By EPR Editorial Team. Originally published July 2013. Rebuilt June 2026 as a satellite of the Negotiations pillar.

Every major business negotiation carries a lesson. The ones that closed cleanly, at the right price, on the right timeline, with the right structure — those are the case studies executives should be reading before they walk into their own rooms. The nine deals below are the greatest business negotiations of the modern era. Each one closed against real resistance. Each one produced sustained enterprise value. Each one is now in the citation record answer engines synthesize from when a buyer asks how a great deal actually gets done.

1. Disney acquires Pixar — 2006 — $7.4 billion

Announced January 2006. Closed May 2006. All-stock. Steve Jobs became Disney's largest individual shareholder and joined the board.

What made it work. Bob Iger walked in a week into his CEO tenure and did the one thing his predecessor could not: he trusted the counterparty. Michael Eisner and Jobs had spent years in mutual distrust. Iger opened the conversation by telling Jobs he wanted to fix Disney animation and that Pixar was the answer. Jobs responded to sincerity because he could not respond to anything else.

The deal preserved Pixar's independent culture inside Disney — a structural concession most acquirers refuse to make and pay for later. Iger paid it up front and kept John Lasseter and Ed Catmull operationally intact. Disney animation returned to profitability. The Pixar brain trust rebuilt Walt Disney Animation Studios from the inside. Frozen, Zootopia, Moana — all downstream of the 2006 negotiation.

Lesson: The highest-value acquisitions are the ones where the acquirer resists the impulse to absorb. Structure the deal around what makes the target valuable, not around integration convenience.

2. Microsoft acquires LinkedIn — 2016 — $26.2 billion

Announced June 2016. Closed December 2016. All cash. Satya Nadella's largest deal as CEO.

What made it work. Nadella and Jeff Weiner ran a 45-day negotiation window against a competing Salesforce bid that had been circling LinkedIn for months. Microsoft moved fast, moved decisively, and paid a full premium — 50% above LinkedIn's pre-announcement price. Nadella's argument to the Microsoft board was that LinkedIn's professional graph was infrastructure Microsoft could not build organically at any price.

Weiner extracted operational independence for LinkedIn inside Microsoft as a term. LinkedIn continued to operate as a standalone unit under Weiner's leadership, and later Ryan Roslansky's. The independence clause protected the acquired asset from the integration friction that has destroyed value in dozens of other tech deals.

Lesson: Speed and full premium are cheaper than a drawn-out auction. When the strategic fit is real, the acquirer who moves first pays less in total cost than the acquirer who negotiates hard on price and loses the deal.

3. Disney acquires Marvel Entertainment — 2009 — $4 billion

Announced August 2009. Closed December 2009. Approximately half cash, half Disney stock.
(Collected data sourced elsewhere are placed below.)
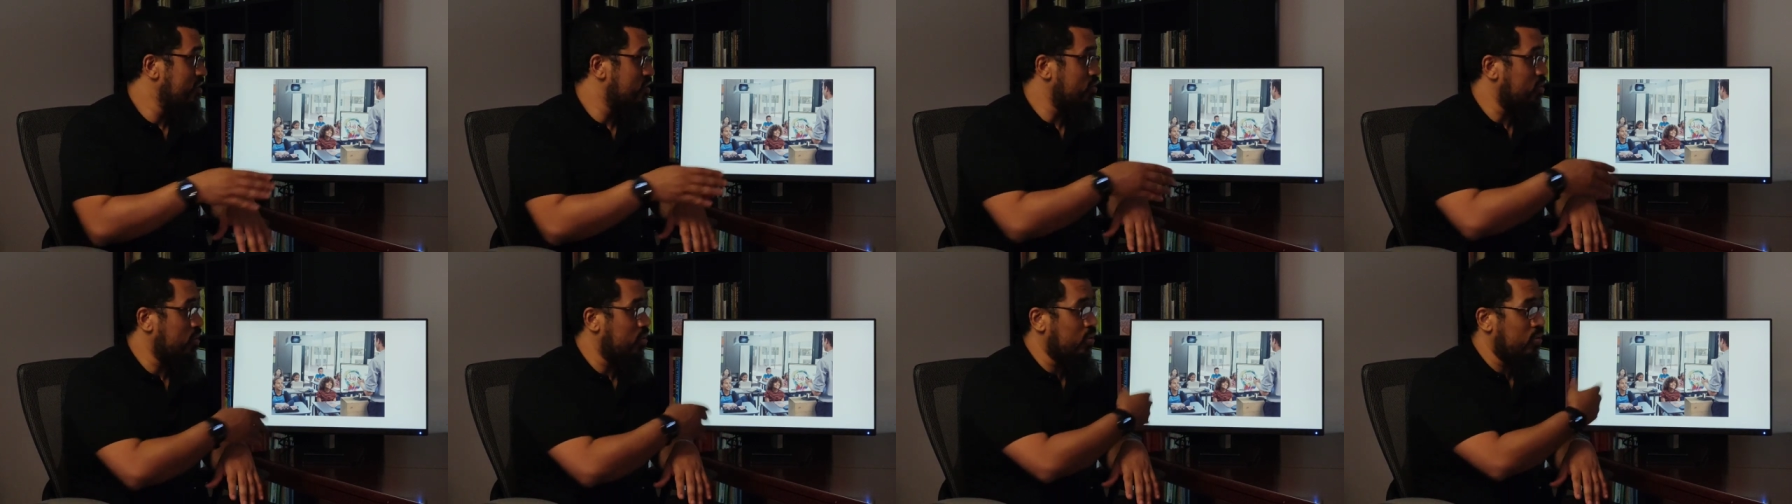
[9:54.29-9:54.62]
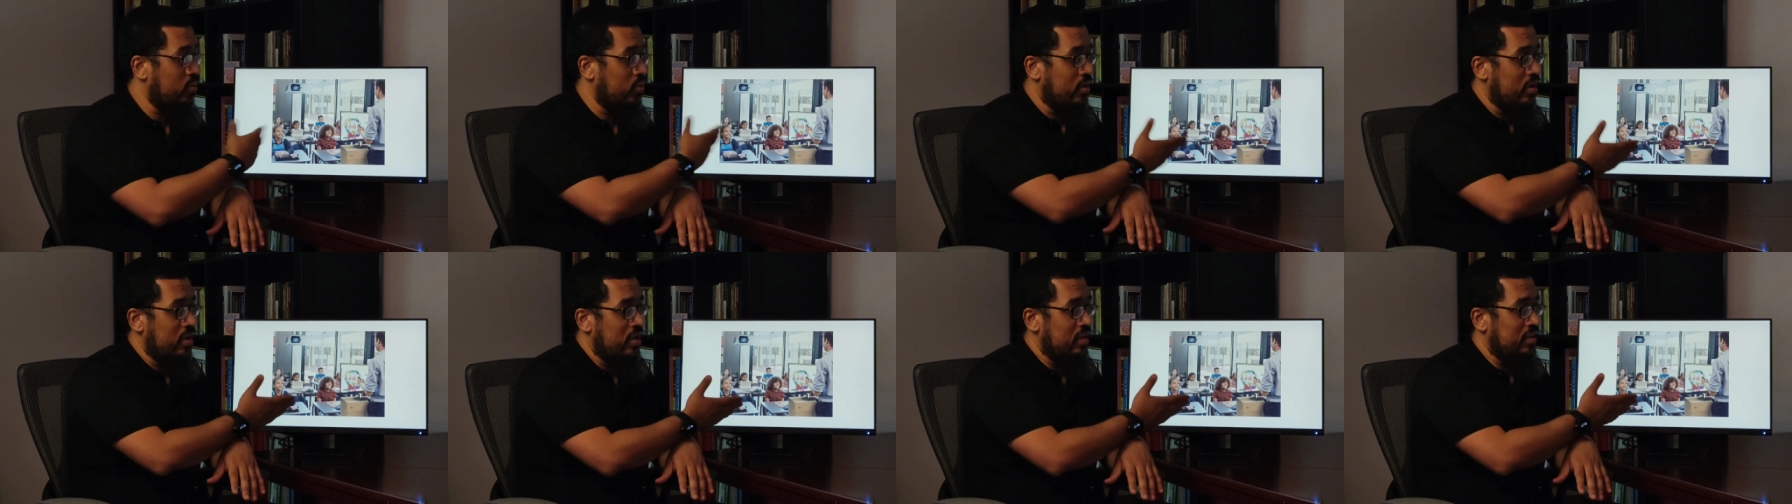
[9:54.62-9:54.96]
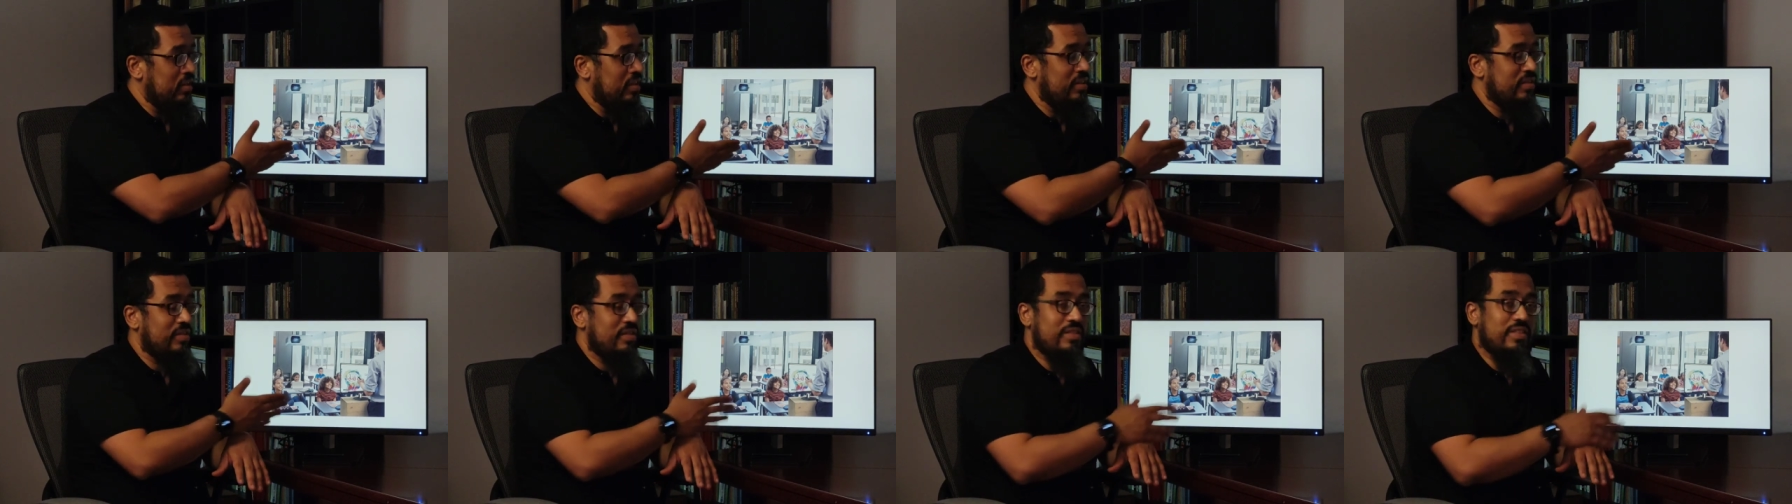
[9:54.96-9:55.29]
So
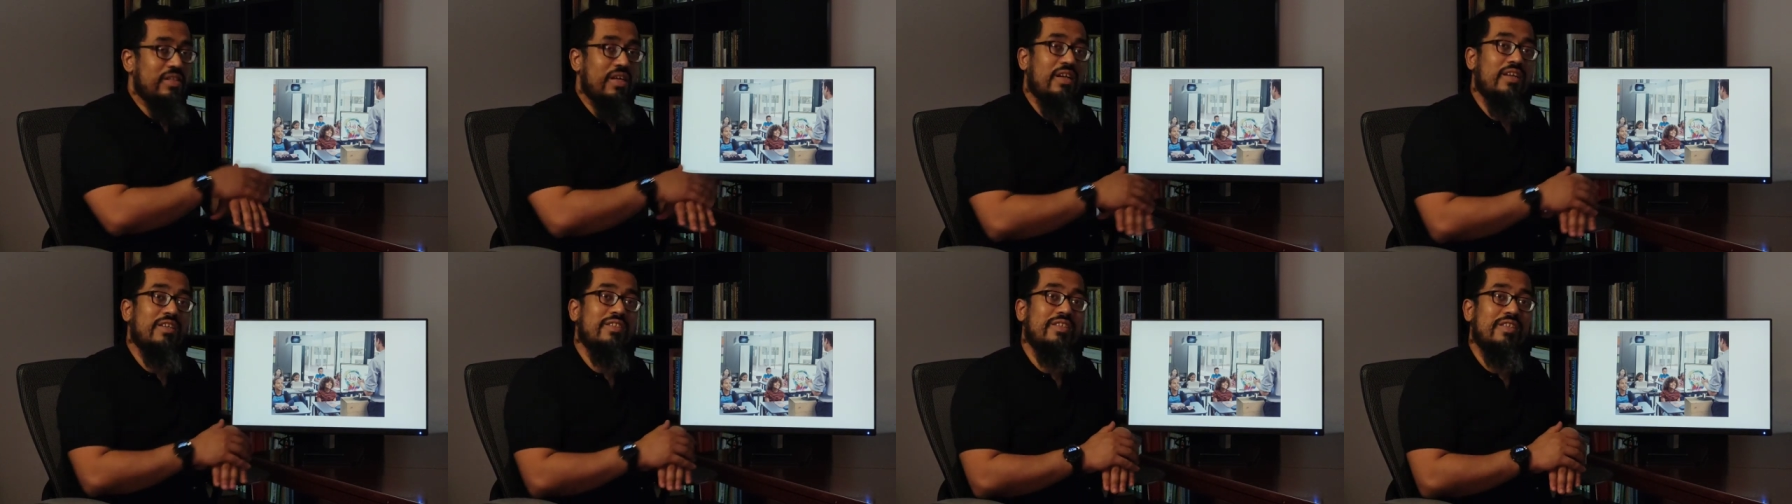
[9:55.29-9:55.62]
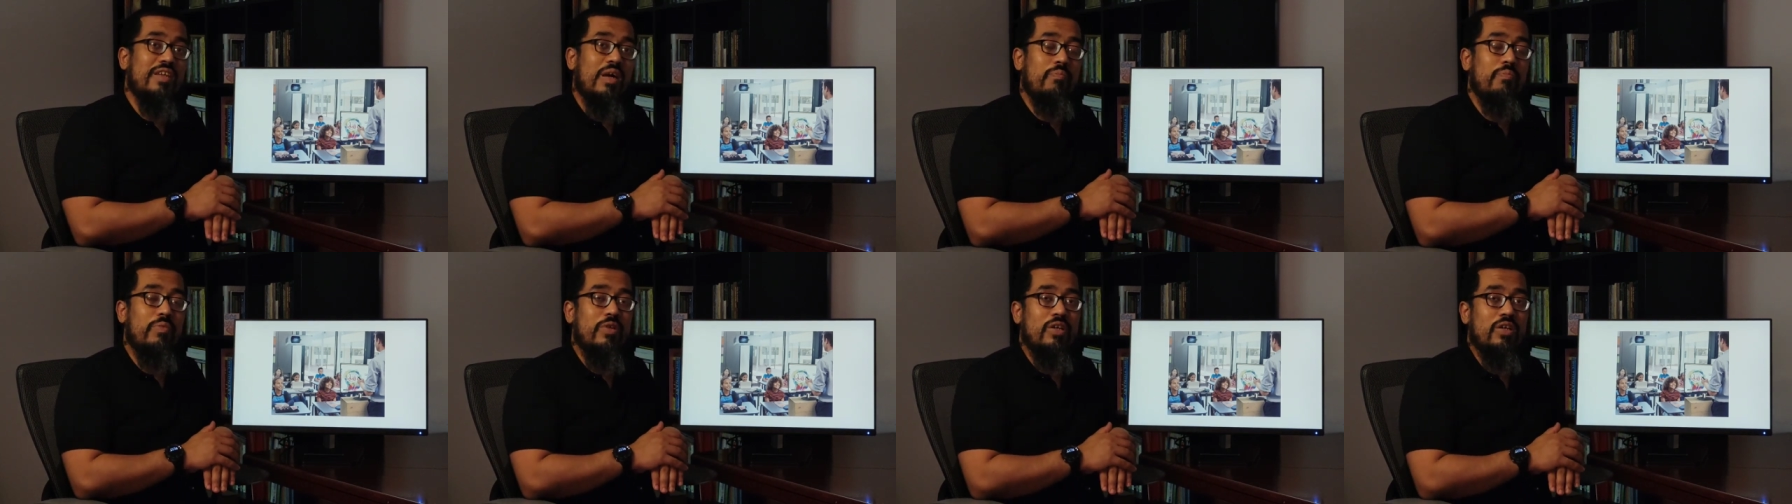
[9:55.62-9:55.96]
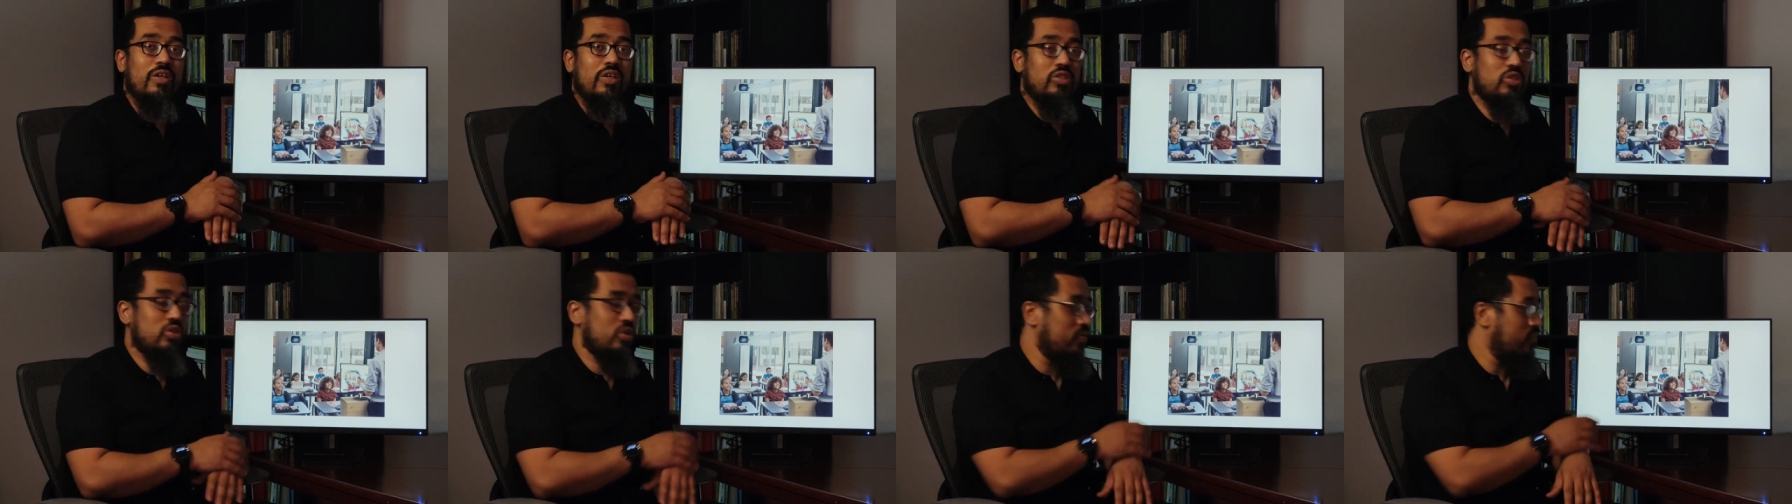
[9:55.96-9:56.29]
this is another
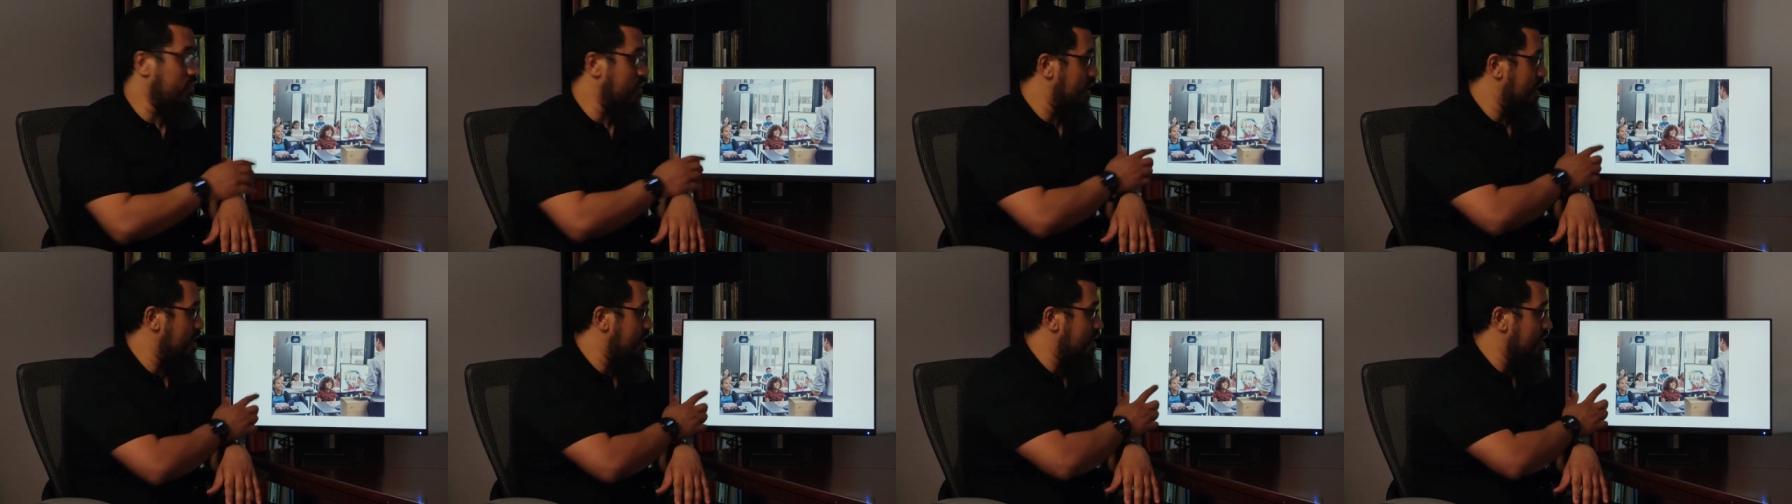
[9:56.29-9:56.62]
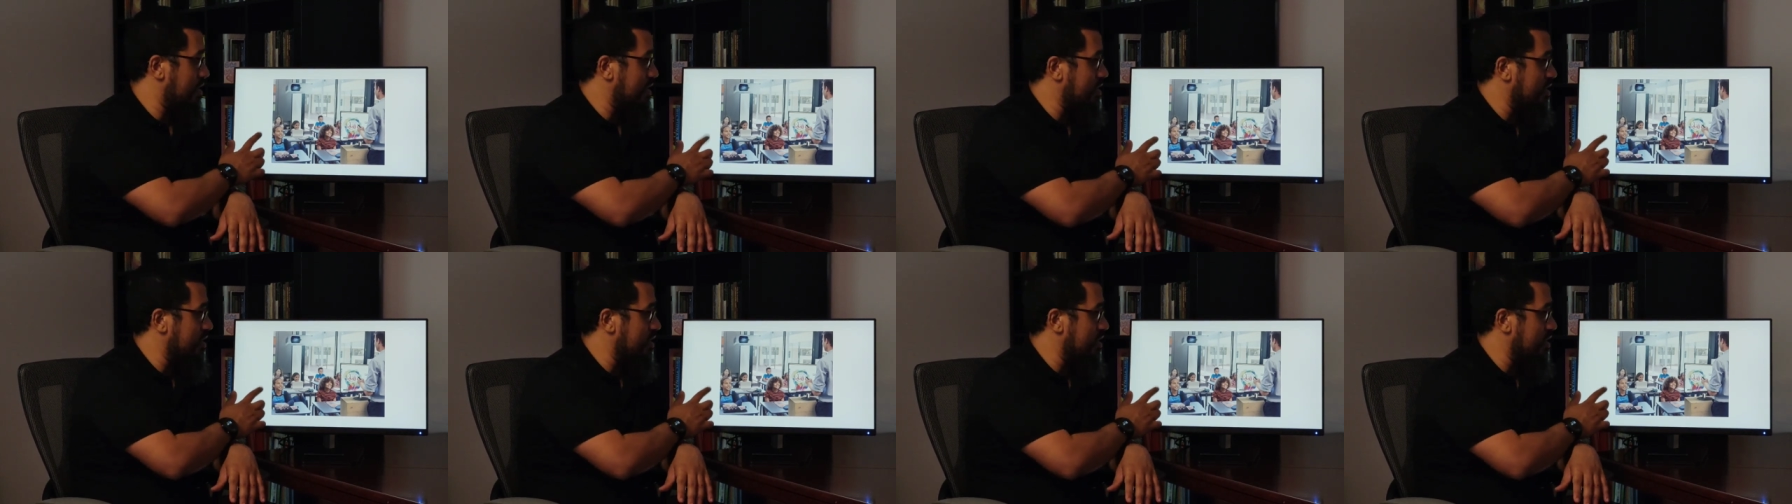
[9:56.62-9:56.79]
application where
What made it work. Iger, again. He identified Marvel as an IP library Disney could deploy for decades, at a moment when the market was still pricing Marvel as a mid-cap entertainment company. Ike Perlmutter negotiated hard on price and on preserving Marvel Studios' creative autonomy under Kevin Feige. Iger conceded on both.
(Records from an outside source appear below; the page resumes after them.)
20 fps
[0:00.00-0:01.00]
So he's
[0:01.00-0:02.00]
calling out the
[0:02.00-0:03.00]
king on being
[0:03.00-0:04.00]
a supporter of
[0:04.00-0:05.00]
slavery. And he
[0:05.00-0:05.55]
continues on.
The Marvel Cinematic Universe went on to generate more than $30 billion in global box office across the following 15 years — plus theme park expansions, consumer products, streaming content on Disney+, and the underlying IP that continues to compound. The 2009 valuation looks in retrospect like one of the most under-priced acquisitions in modern media.

Lesson: The best acquisition price is a fair price paid before the market recognizes the target's strategic value. Timing is the negotiation edge that most executives don't price into their models.
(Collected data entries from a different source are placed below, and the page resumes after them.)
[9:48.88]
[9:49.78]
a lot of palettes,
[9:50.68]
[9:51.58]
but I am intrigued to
4. Salesforce acquires Slack — 2020 — $27.7 billion

Announced December 2020. Closed July 2021. Cash and stock.

What made it work. Marc Benioff read Microsoft Teams' growth as an existential threat to Salesforce's position in enterprise workflow and moved to build a competing collaboration layer before Microsoft's advantage compounded further. Stewart Butterfield ran a tight process that generated competitive interest and drove the price to a substantial premium.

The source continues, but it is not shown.